Just running cpu only w/ Q6 on 9684X I get about 1tok/s ... also still get about 1tok/s/stream when running 16 in parallel.

zuzululu•about 2 hours ago

wonder if AMD's new ai chip can run this with ease? I'm seriously consider buying it. GLM 5.2 is just shy of GPT 5.4 so I would welcome offloading any grunt work locally

I am very excited for local LLMs I think we may have GPT 5.5-xhigh level of performance for under 2000 EUR

This should put more pressure on the frontier models to avoid sitting on any fancy stuff and lower token prices as a whole.

Nothing beats a local LLM disconnected from the cloud.

UncleOxidant•about 1 hour ago

Are you talking about Medusa Halo? It's going to support up to 256GB unified memory (up from 128GB for Strix Halo and 192GB for Gorgon Halo). That might just be barely enough to run a 2-bit quant GLM-5.2. It will expand memory bus to 384-bits, vs. 256-bits for Strix Halo which will help with bandwidth (projected to be around 500 GB/sec). But don't expect Madusa Halo-based machines to appear until sometime in 2028.

The other way this could go is that Z.ai could decide to release a smaller model targeted towards coding. They've done that before (GLM-4.7-Flash had 30B params). It would be great if they decided to release something in the 80B-100B param range. Something that size would easily run in a current Strix Halo system.

nl•about 1 hour ago

> I am very excited for local LLMs I think we may have GPT 5.5-xhigh level of performance for under 2000 EUR

We are maybe 10 years off that.

RAM prices are going to continue to increase for the next 2 years at least.

Even putting that aside it's currently around 40-70,000 EUR to run this with a FP8 quantization (which you need to get close to maximum performance).

To actually get GPT 5.5-xhigh performance in the real world you need more headroom to support things like subagents (which will fill up your KV cache).
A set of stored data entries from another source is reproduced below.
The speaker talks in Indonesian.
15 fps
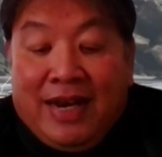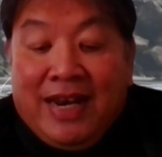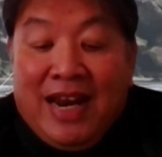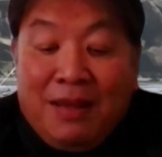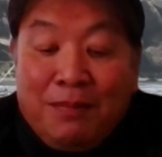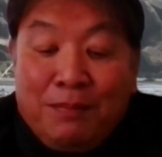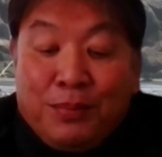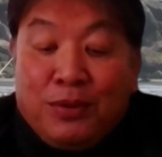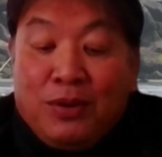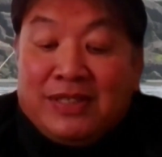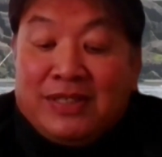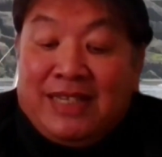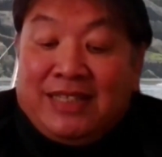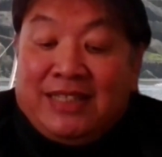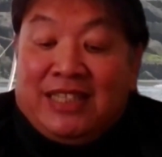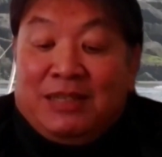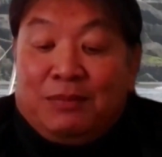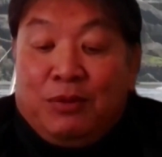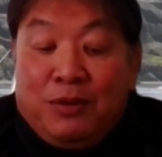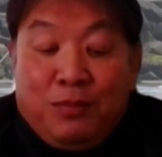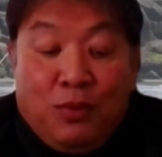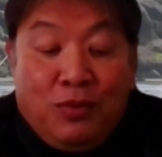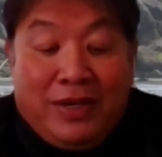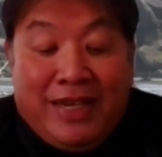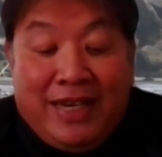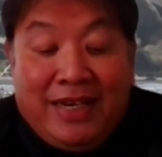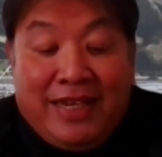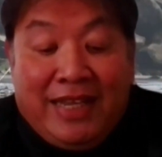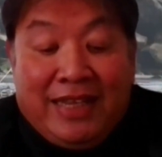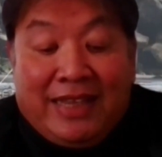Nah, dalam proses tersebut
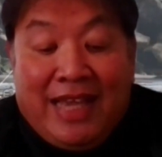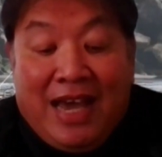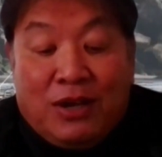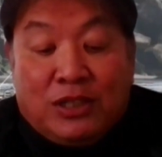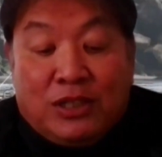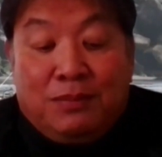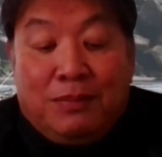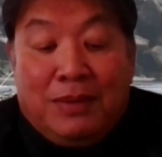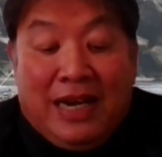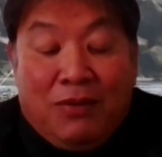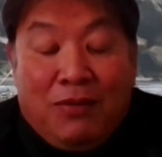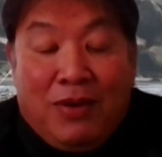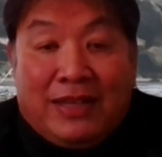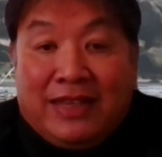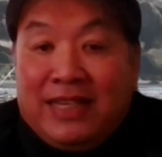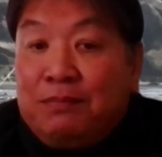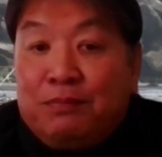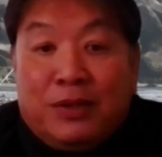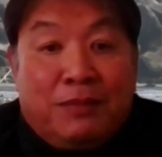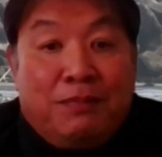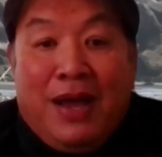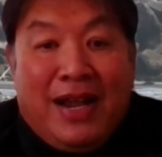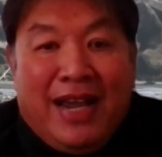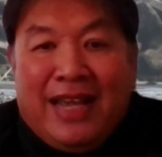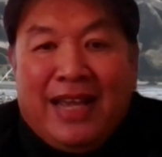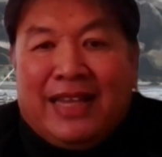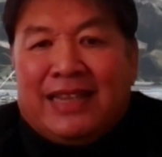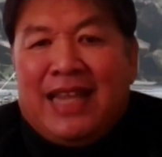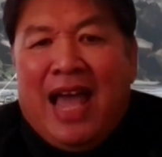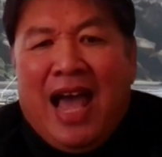mungkin kita harus melewati
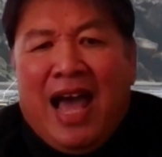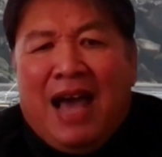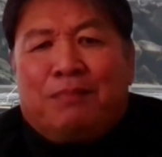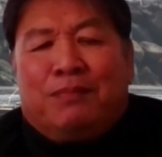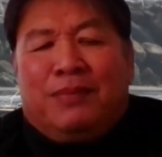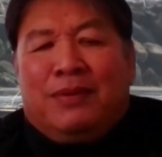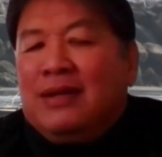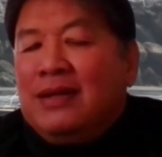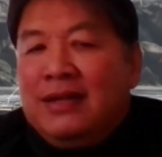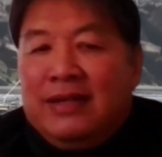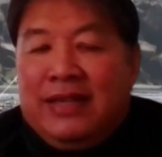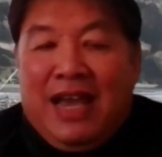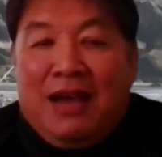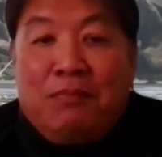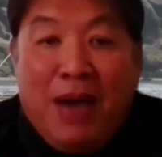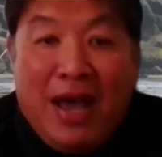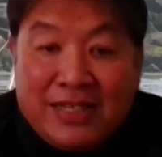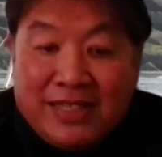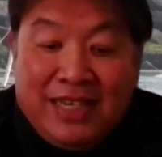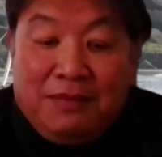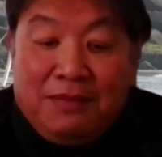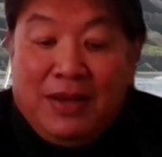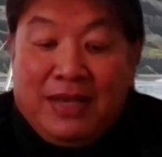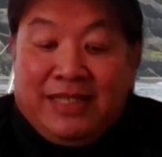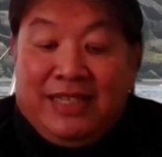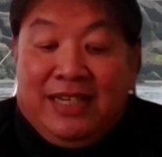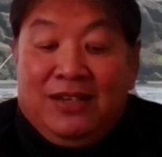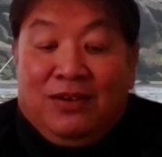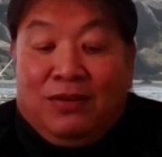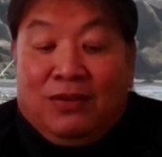berbagai tahap yang
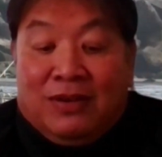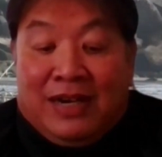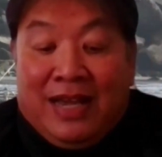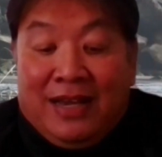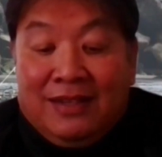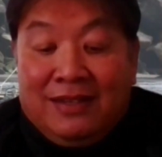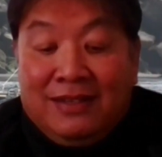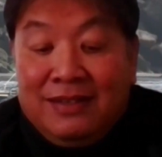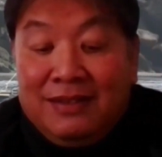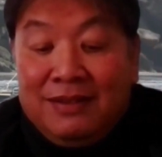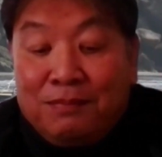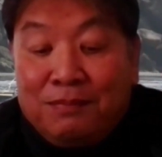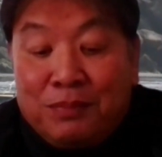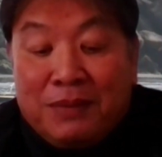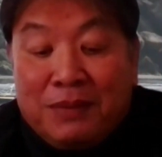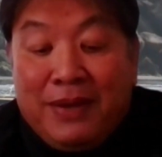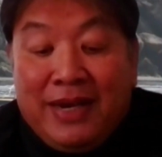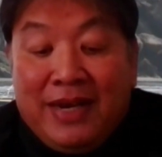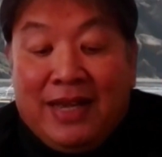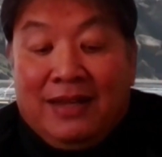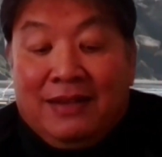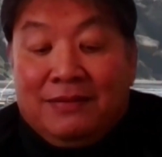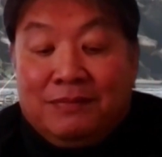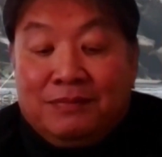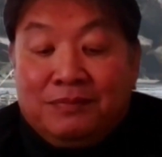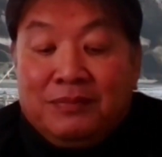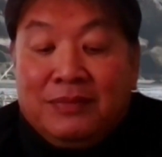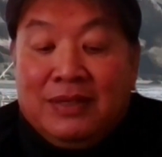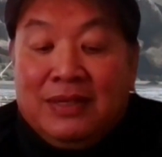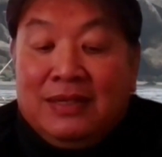masing-masing orang berbeda.
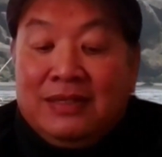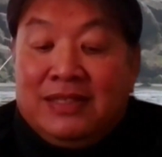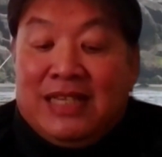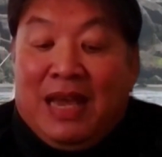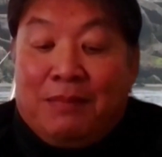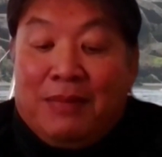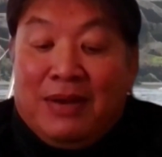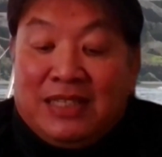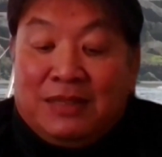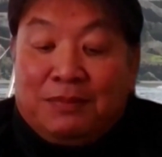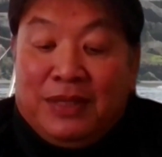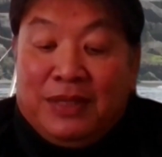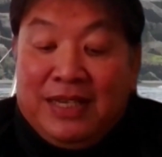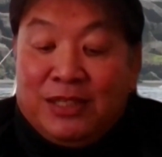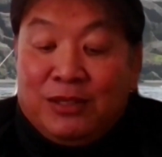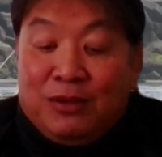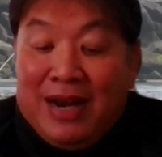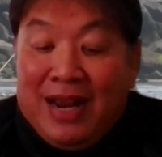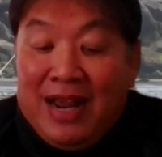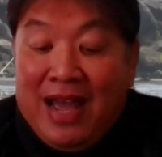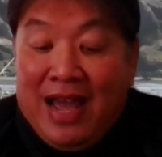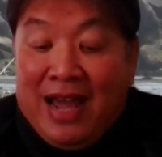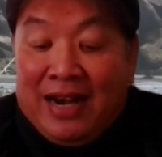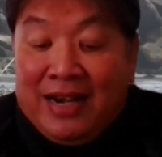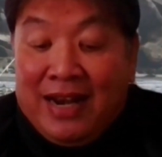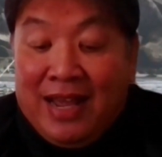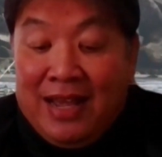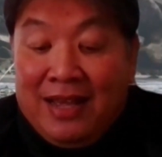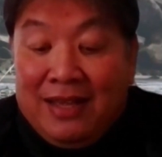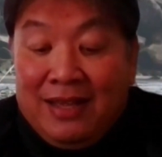Sama seperti seorang
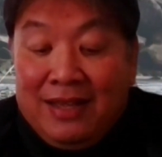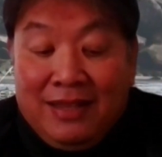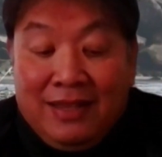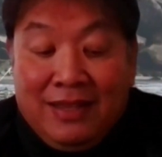anakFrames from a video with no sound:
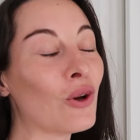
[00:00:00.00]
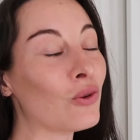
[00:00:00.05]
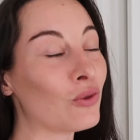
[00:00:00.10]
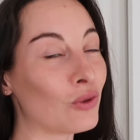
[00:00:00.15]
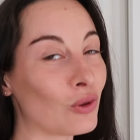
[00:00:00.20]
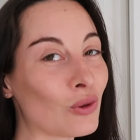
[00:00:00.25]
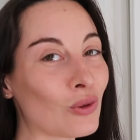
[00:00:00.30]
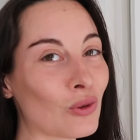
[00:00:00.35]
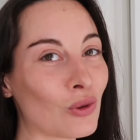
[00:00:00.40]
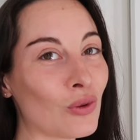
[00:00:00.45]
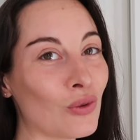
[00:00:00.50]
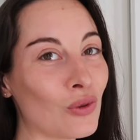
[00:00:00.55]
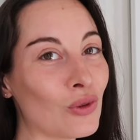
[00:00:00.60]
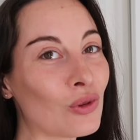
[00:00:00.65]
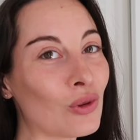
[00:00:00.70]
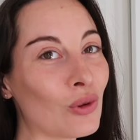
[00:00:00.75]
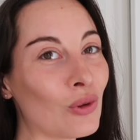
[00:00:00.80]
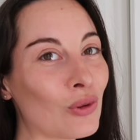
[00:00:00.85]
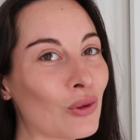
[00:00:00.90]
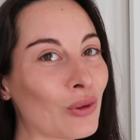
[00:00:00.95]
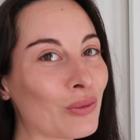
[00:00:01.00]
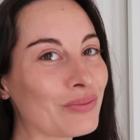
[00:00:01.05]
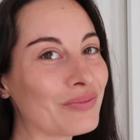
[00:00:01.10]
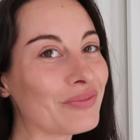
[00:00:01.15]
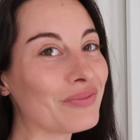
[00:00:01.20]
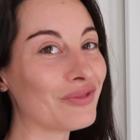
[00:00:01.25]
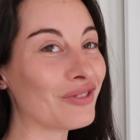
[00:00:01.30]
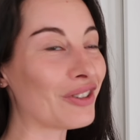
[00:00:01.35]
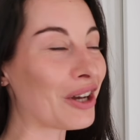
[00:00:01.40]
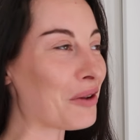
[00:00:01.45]
faut qu'on trouve une solution.
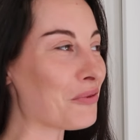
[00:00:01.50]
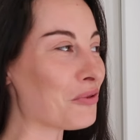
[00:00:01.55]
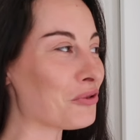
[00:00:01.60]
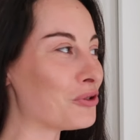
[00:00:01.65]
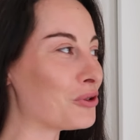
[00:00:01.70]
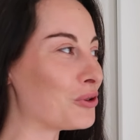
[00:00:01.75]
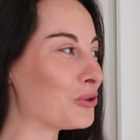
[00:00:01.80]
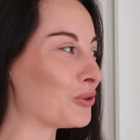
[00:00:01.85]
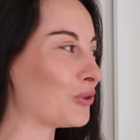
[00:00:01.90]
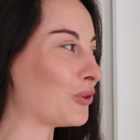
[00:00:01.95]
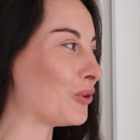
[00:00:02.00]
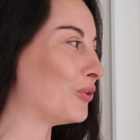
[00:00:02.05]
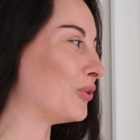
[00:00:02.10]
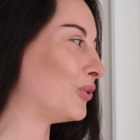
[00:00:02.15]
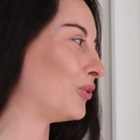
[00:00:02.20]
Vraiment, faut qu'on trouveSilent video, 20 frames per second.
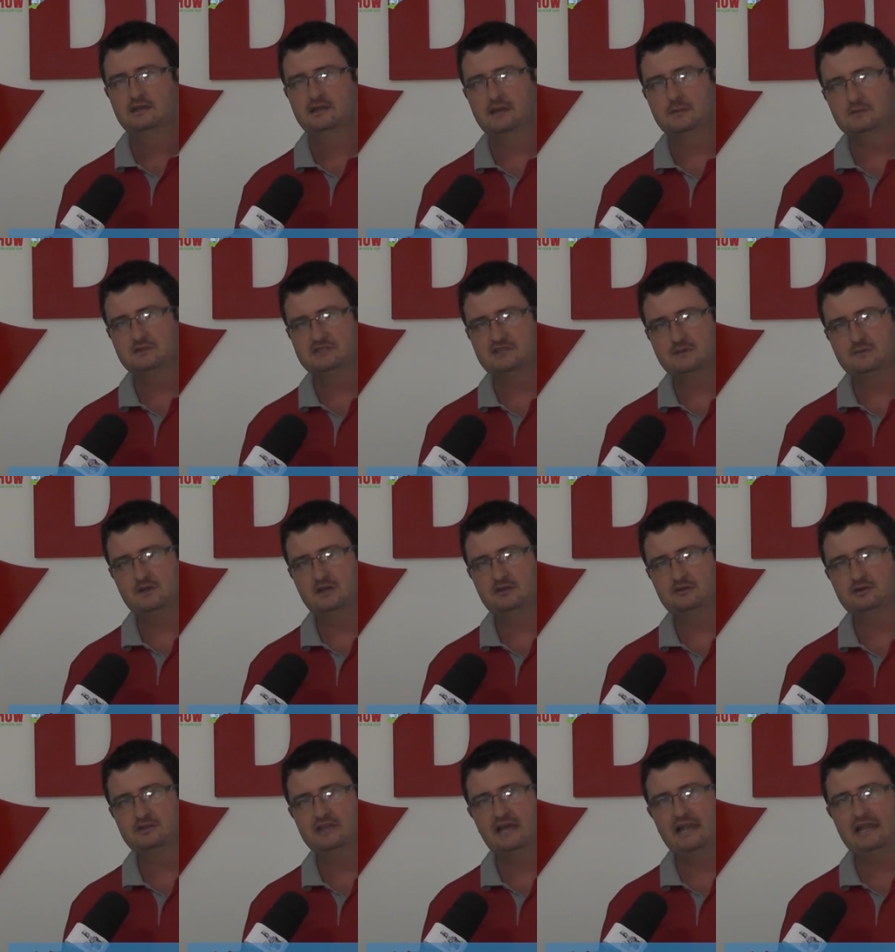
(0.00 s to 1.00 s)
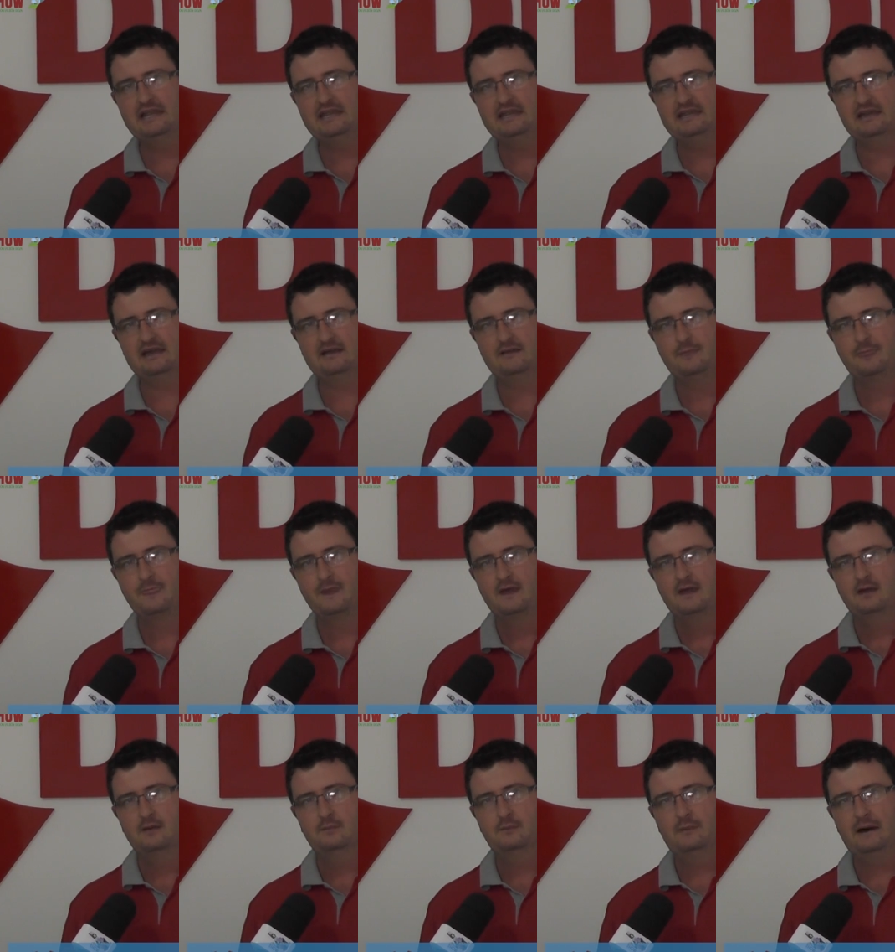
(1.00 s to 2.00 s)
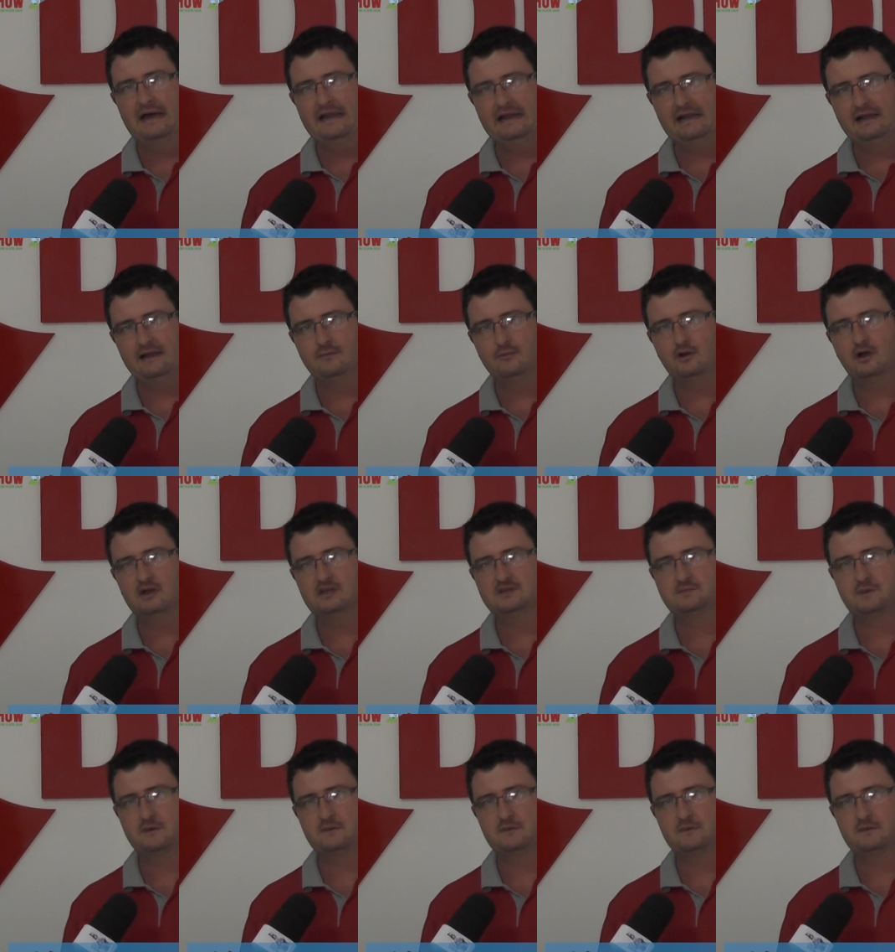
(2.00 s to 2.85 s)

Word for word: Temos também toda a linha para reboques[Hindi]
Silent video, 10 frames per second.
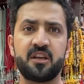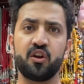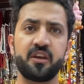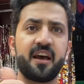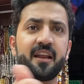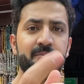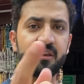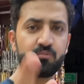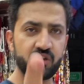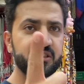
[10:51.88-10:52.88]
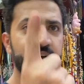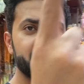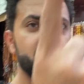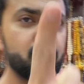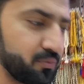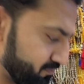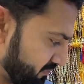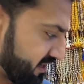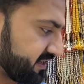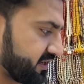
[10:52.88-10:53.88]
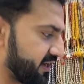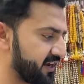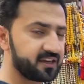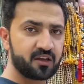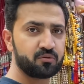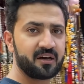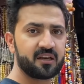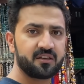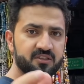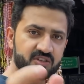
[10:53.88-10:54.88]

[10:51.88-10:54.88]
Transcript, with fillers: चलो यार अभी मोहित आपकी तोप मेरा ये आगे रुमाल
I like local models but realism is important. The sweet spot for the next 3 years will continue to be ~35B MoE models. They might match GPT 5.5-xhigh for chat-style problems but not for coding.

hsuduebc2•about 1 hour ago

I wonder, if in the near future any acquisitions of some RAM producers with intent to just keep RAM prices up, will happen from the AI companies. It could seriously hurt their business, if companies will be able to host their AI in some time.

Iolaum•about 2 hours ago

At full quantization GLM 5.2 may be close to GPT 5.4. But at Q2 or whatever one needs in order to run it on a pro-sumer device it will be worse.

Also I m not sure where you are getting the under 2k value. I bought a Framework desktop 128GB last year and my setup was around 2.7k. The same setup now sells for around 4.7k.

nh43215rgb•about 2 hours ago

Even with upcoming AI Max+ PRO 495 we are capped with 192GB, so no...

kccqzy•about 2 hours ago

The AMD 395 supports up to 128GB unified RAM. So still not enough even at 1-bit quant unfortunately.

benjiro29•about 2 hours ago

"GLM 5.2 is just shy of GPT 5.4"... If your running the full model. As in have 750 (FP8) to 1.5TB(FP16) of memory available.

Do not mix the benchmark results of GLM 5.2 FP16/FP8 with FP4 or FP2.

* FP4 will mean a accuracy loss of about 3%. Not noticeable but more chance for mistakes.

* FP2 ... what is what most people are able to run at home, for a "reasonable" price. Your looking at over 17% loss in accuracy.

At that point, your running at less then claude-sonnet-4.6, as the issues compound with accuracy losses. And reasonable priced is still in the ~ $5000 range (192GB + GPU 32GB active/kv cache system).

For that price your using a Codex / Claude Pro subscription for the next 4+ years with better models (by default), let alone with a FP2 GLM 5.2 version. And your looking at < 10 fps. A MacStudio with 512GB will net you 18 a 20fps+ with FP4, but ... i mean, those used to be $10.000.

Unfortunately the local hardware cost is a major issue for running large models like that.

Edit: Its funny whenever the issue of cost and what you need to give up vs the subscription services, there are always people who downvote in bad faith.